After locating the line with "[0:07.00-0:08.00]", repeat it and every following line to the end of the listing, exactly. Omit the pictures.

**Source data**
========================================================================

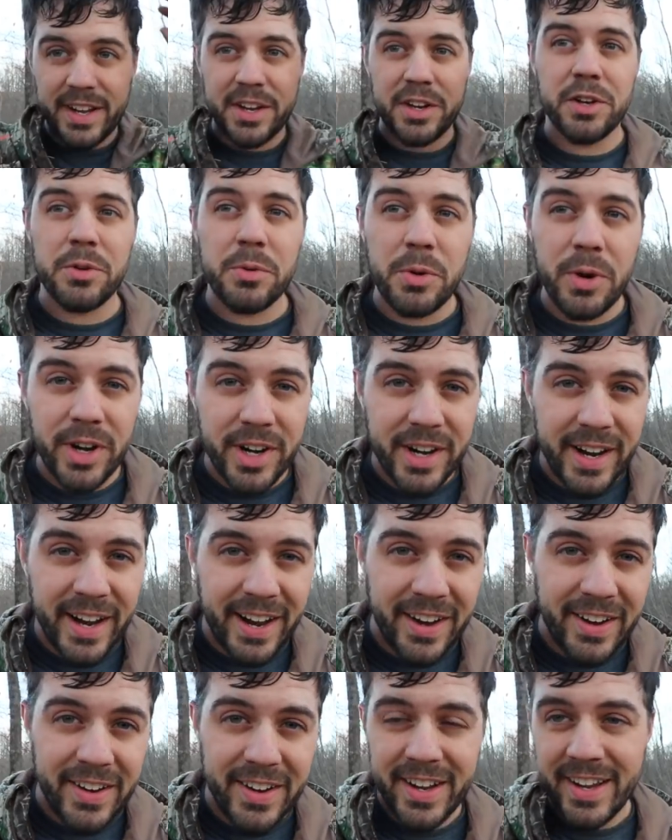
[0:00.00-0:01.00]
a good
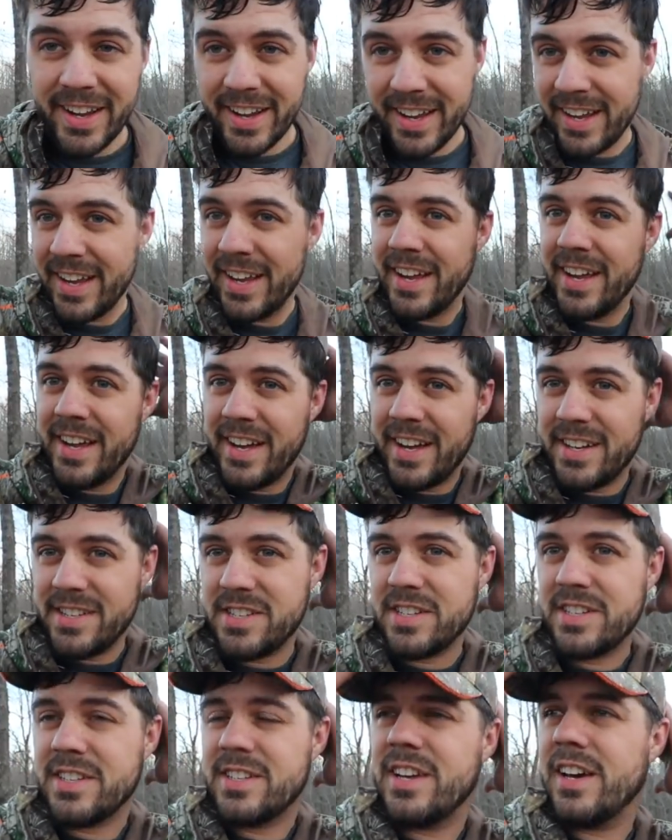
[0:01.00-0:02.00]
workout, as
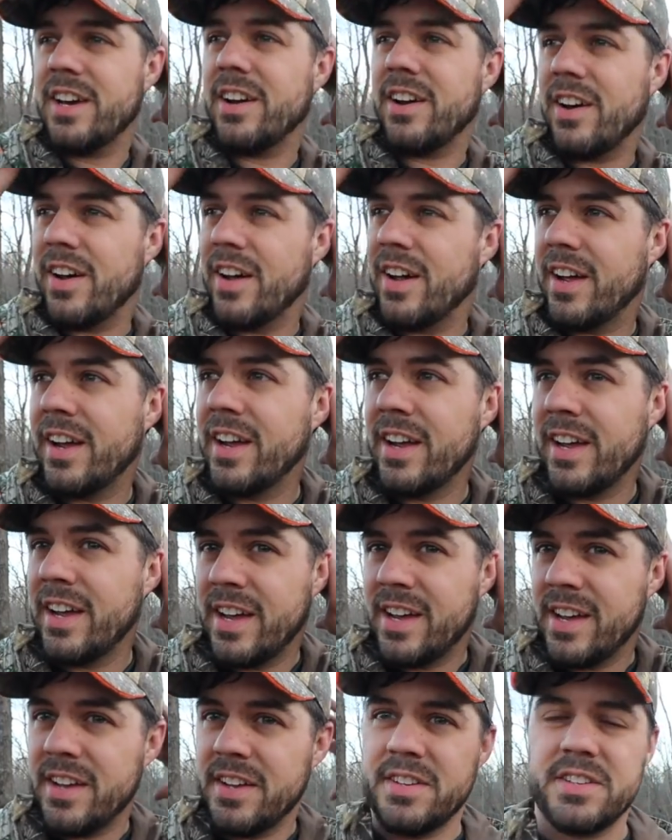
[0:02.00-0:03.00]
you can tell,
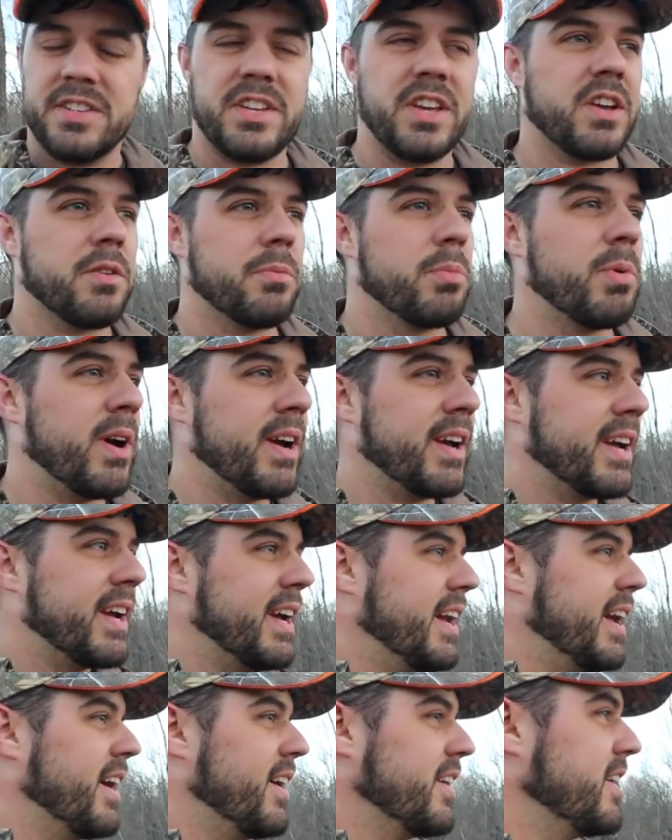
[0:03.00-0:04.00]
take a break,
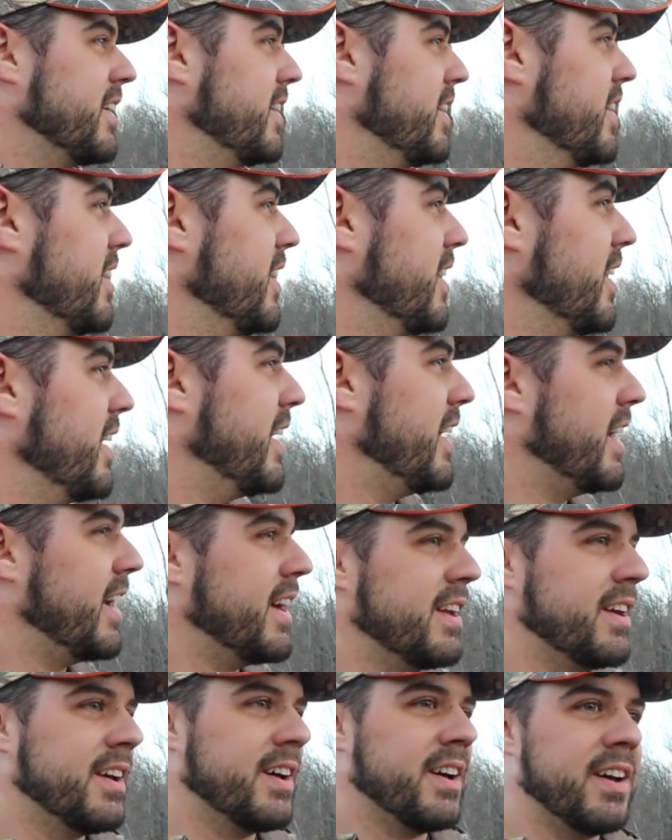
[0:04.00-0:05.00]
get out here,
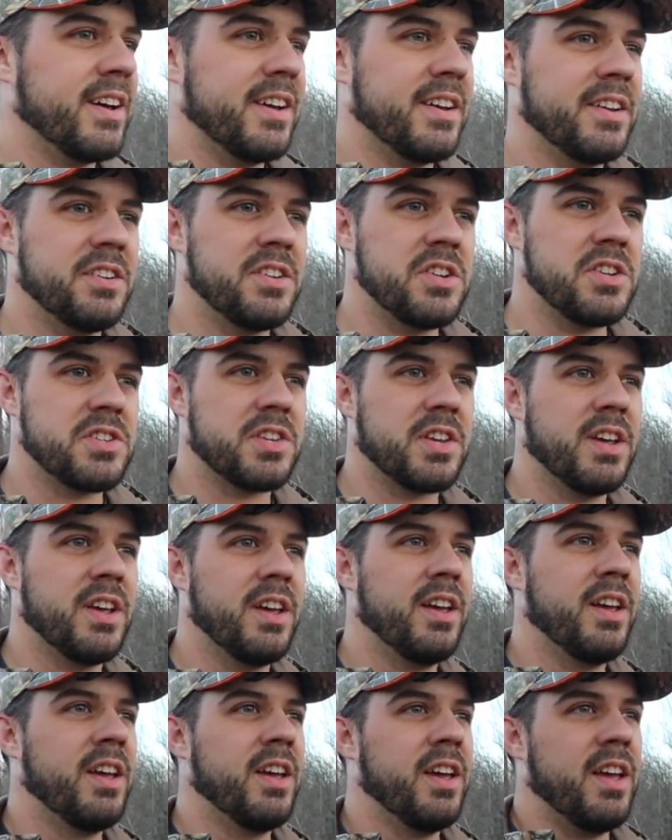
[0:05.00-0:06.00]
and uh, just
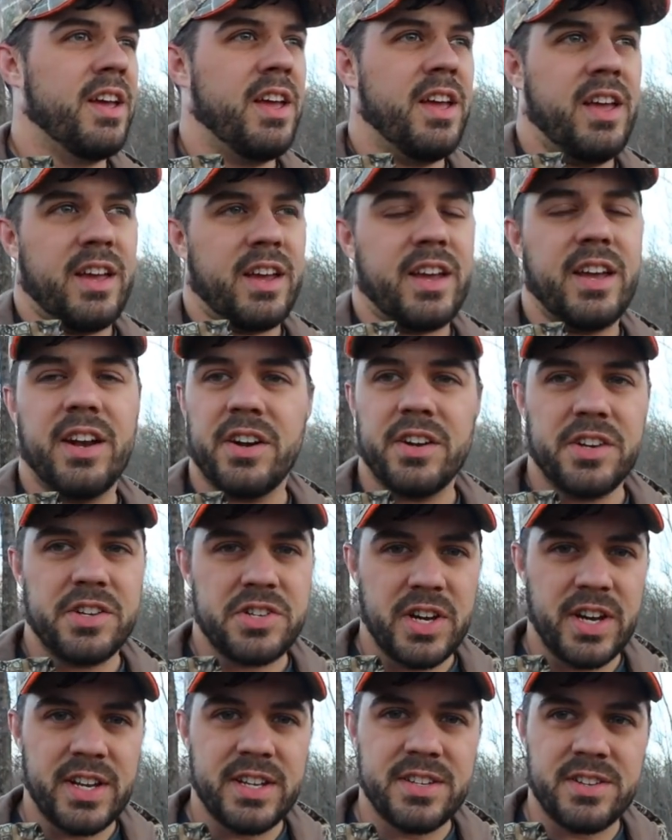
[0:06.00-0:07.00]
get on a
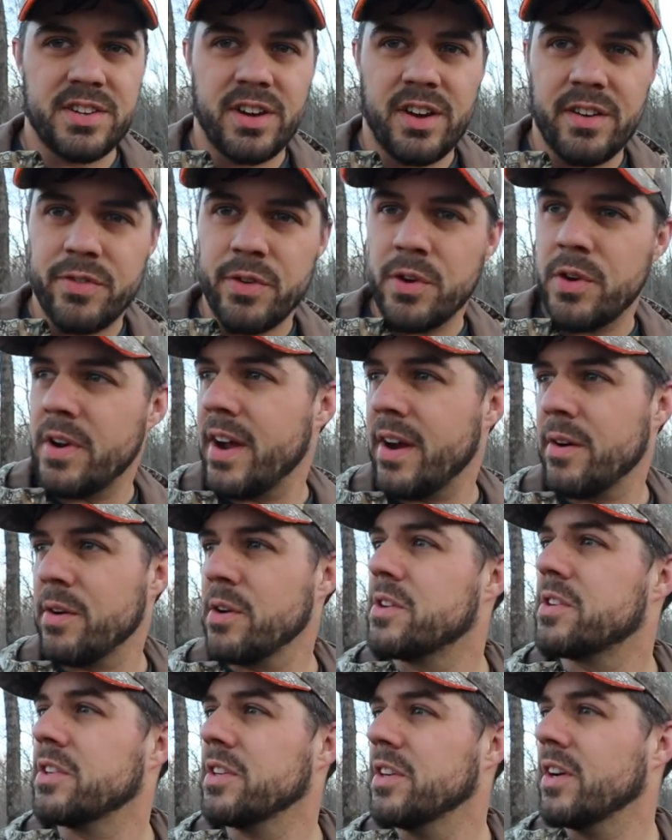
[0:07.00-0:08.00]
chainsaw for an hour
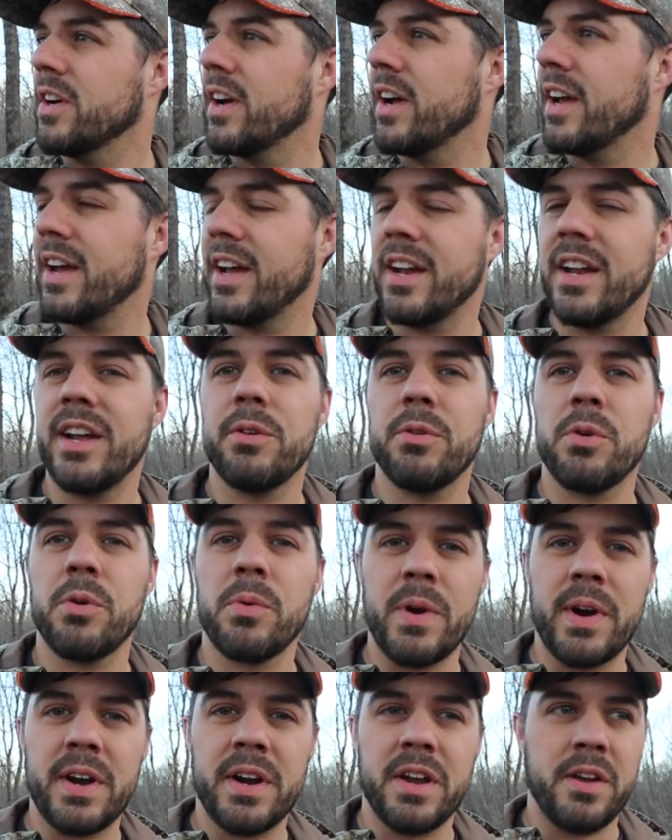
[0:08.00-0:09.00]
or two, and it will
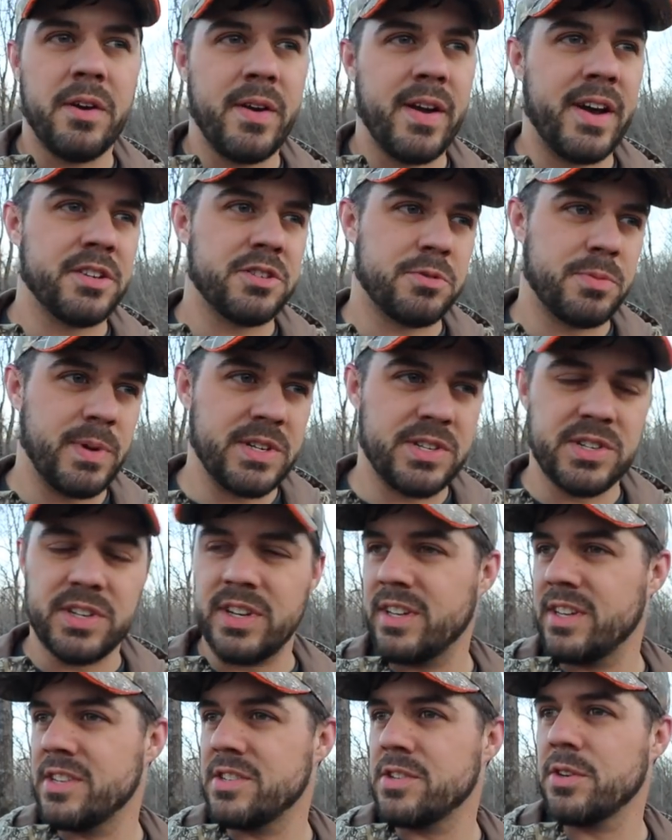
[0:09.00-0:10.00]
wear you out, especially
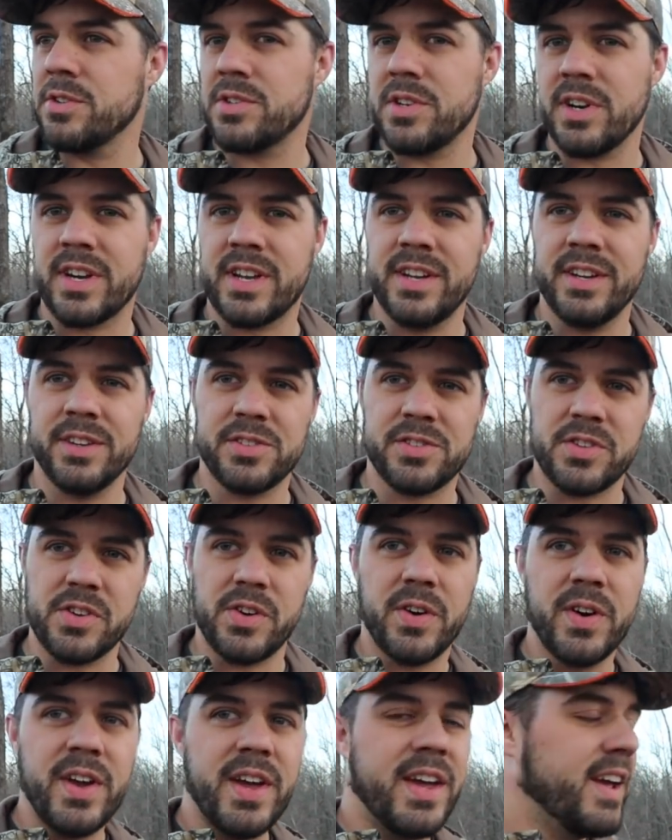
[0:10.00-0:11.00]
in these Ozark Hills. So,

========================================================================

**Answer to this task**
[0:07.00-0:08.00]
chainsaw for an hour
[0:08.00-0:09.00]
or two, and it will
[0:09.00-0:10.00]
wear you out, especially
[0:10.00-0:11.00]
in these Ozark Hills. So,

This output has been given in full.